"From a marketing point of view, you don't introduce new products in August." -
Andrew Card, speaking about what would become Operation Iraqi Freedom.
People who lauded Bush as the 'CEO President' forgot that deception and manipulation are a marketer's primary tools. Here we see what happens when they're turned to the service of
selling death:
One of the most powerful people in Washington, Rendon is a leader in the strategic field known as "perception management," manipulating information -- and, by extension, the news media -- to achieve the desired result. His firm, the Rendon Group, has made millions off government contracts since 1991, when it was hired by the CIA to help "create the conditions for the removal of Hussein from power." Working under this extraordinary transfer of secret authority, Rendon assembled a group of anti-Saddam militants, personally gave them their name -- the Iraqi National Congress -- and served as their media guru and "senior adviser" as they set out to engineer an uprising against Saddam...
...Indeed, Rendon is already thinking ahead. Last year, he attended a conference on information operations in London, where he offered an assessment on the Pentagon's efforts to manipulate the media. According to those present, Rendon applauded the practice of embedding journalists with American forces. "He said the embedded idea was great," says an Air Force colonel who attended the talk. "It worked as they had found in the test. It was the war version of reality television, and for the most part they did not lose control of the story." But Rendon also cautioned that individual news organizations were often able to "take control of the story," shaping the news before the Pentagon asserted its spin on the day's events.
"We lost control of the context," Rendon warned. "That has to be fixed for the next war."The Rendon group responds
here, rather feebly. A less sensationalist approach than
Rolling Stone's can be found in
Truth From These Podia, by Paul Wolf.
The United States (and UK) conducted a strategic influence campaign that:
* ... distorted perceptions of the situation both before and during the conflict.
* ... caused misdirection of portions of the military operation.
* ... was irresponsible in parts.
* ... might have been illegal in some ways.
* ... cost big bucks.
* ... will be even more serious in the future.In either case, one is reminded of William Randolph Hearst's telegram to Frederic Remington, on the advent of the Spanish American War. The 'newspapermen' are again creating our wars, and the 'journalists' again merely provide photos of the bodies.

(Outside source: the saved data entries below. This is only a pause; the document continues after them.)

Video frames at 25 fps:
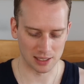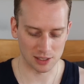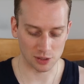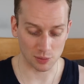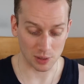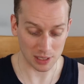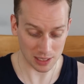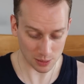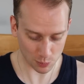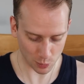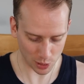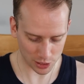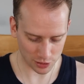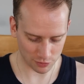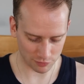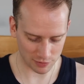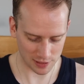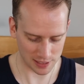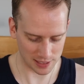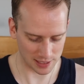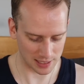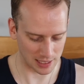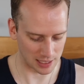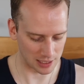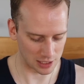So I didn't want to
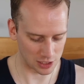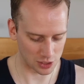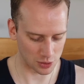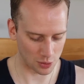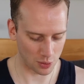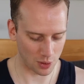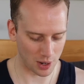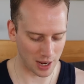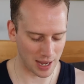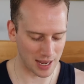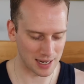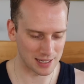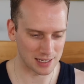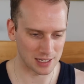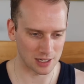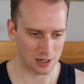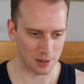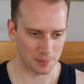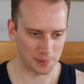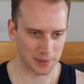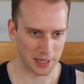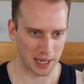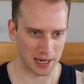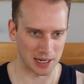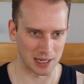risk it. So I ended
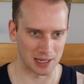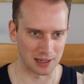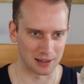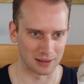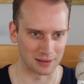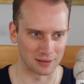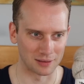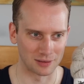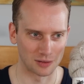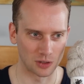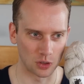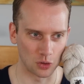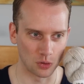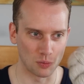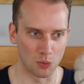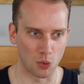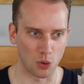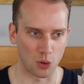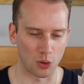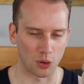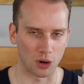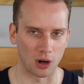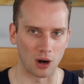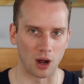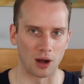up getting 2
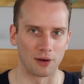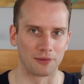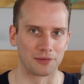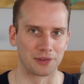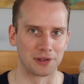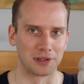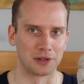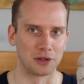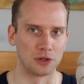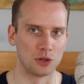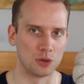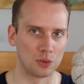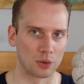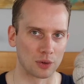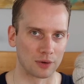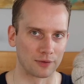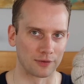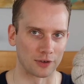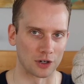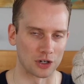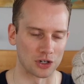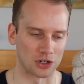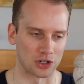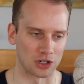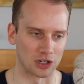more of the newer
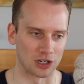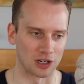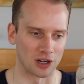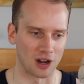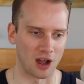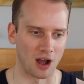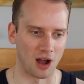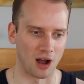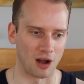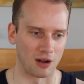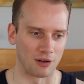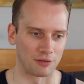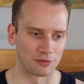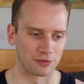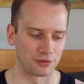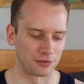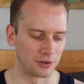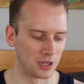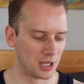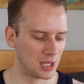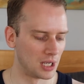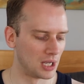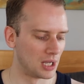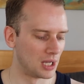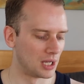version of
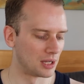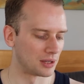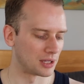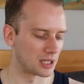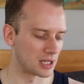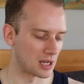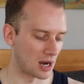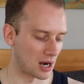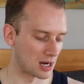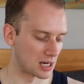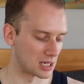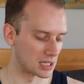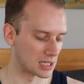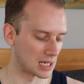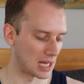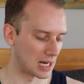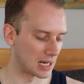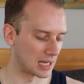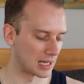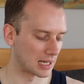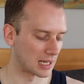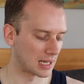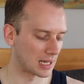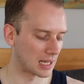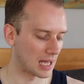the
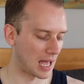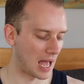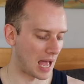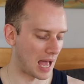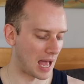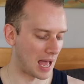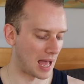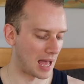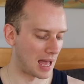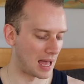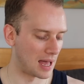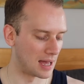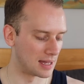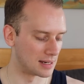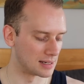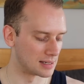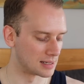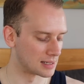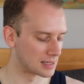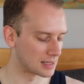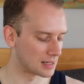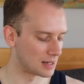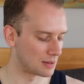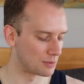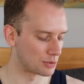Yarnadelic,
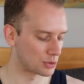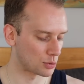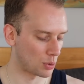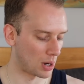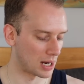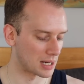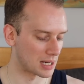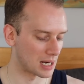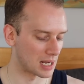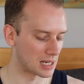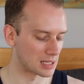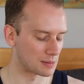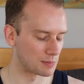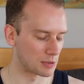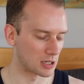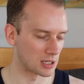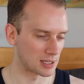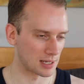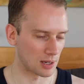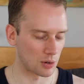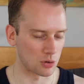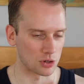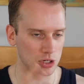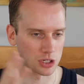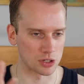and it was quite nice because
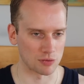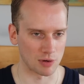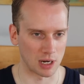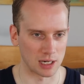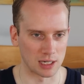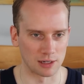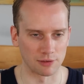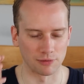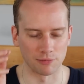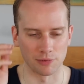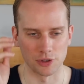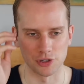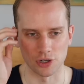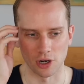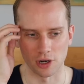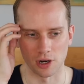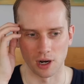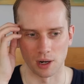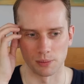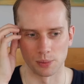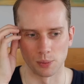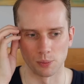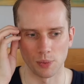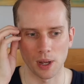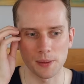I ordered directly from the John
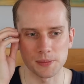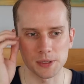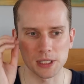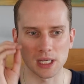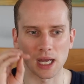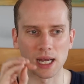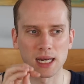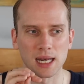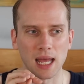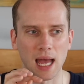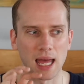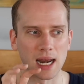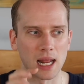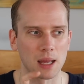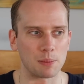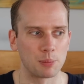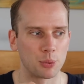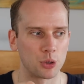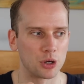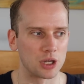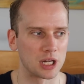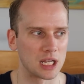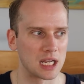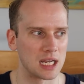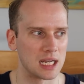Arbon website, and I
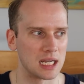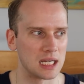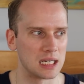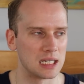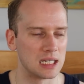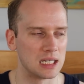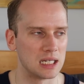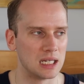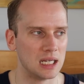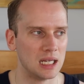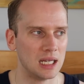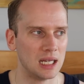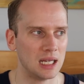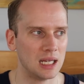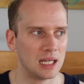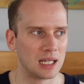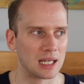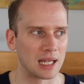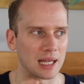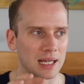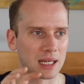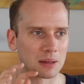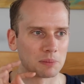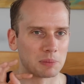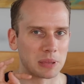put in
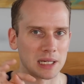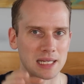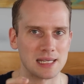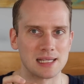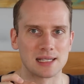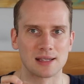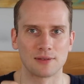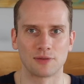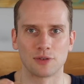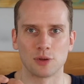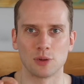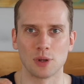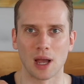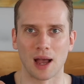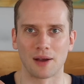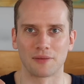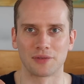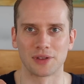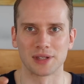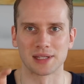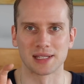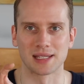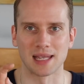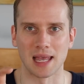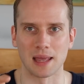like, please, if you have
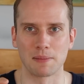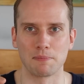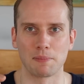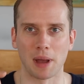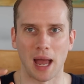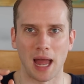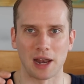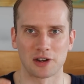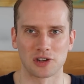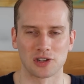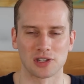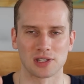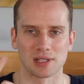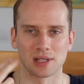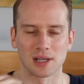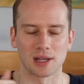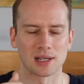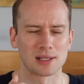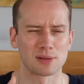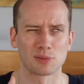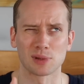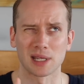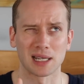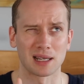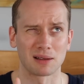the same batches,
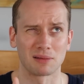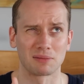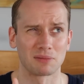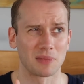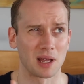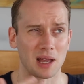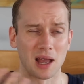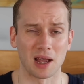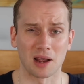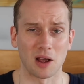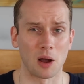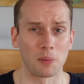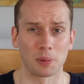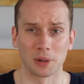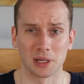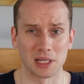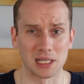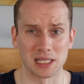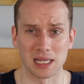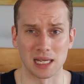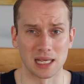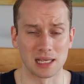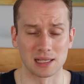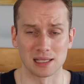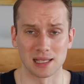because it was like a couple of
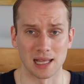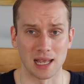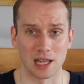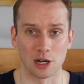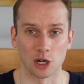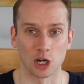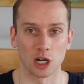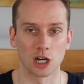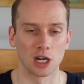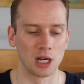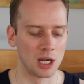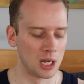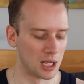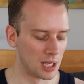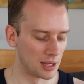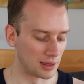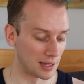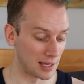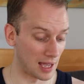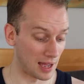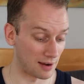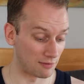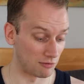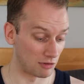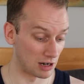days later,
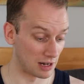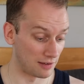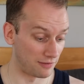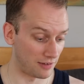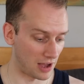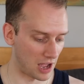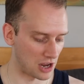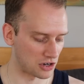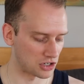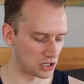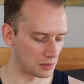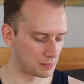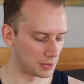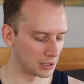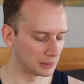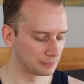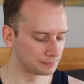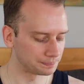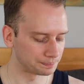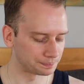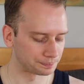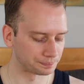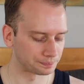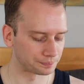they had really fast shipping.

As an update: A bit more about the Rendon Group
here, in an article from last Sunday's Chicago
Tribune, and an expose' of a Rendon-backed astroturfing campaign
here.
The Smith-Mundt Act of 1948 (22 U.S.C. ' 1461), forbids the domestic dissemination of U.S. government authored or developed propaganda or “official news” deliberately designed to influence public opinion or policy. The Pentagon has made aggressive use of various information warfare techniques, developing new programs and hiring outside media consultants in executing their various missions in the Global War on Terror.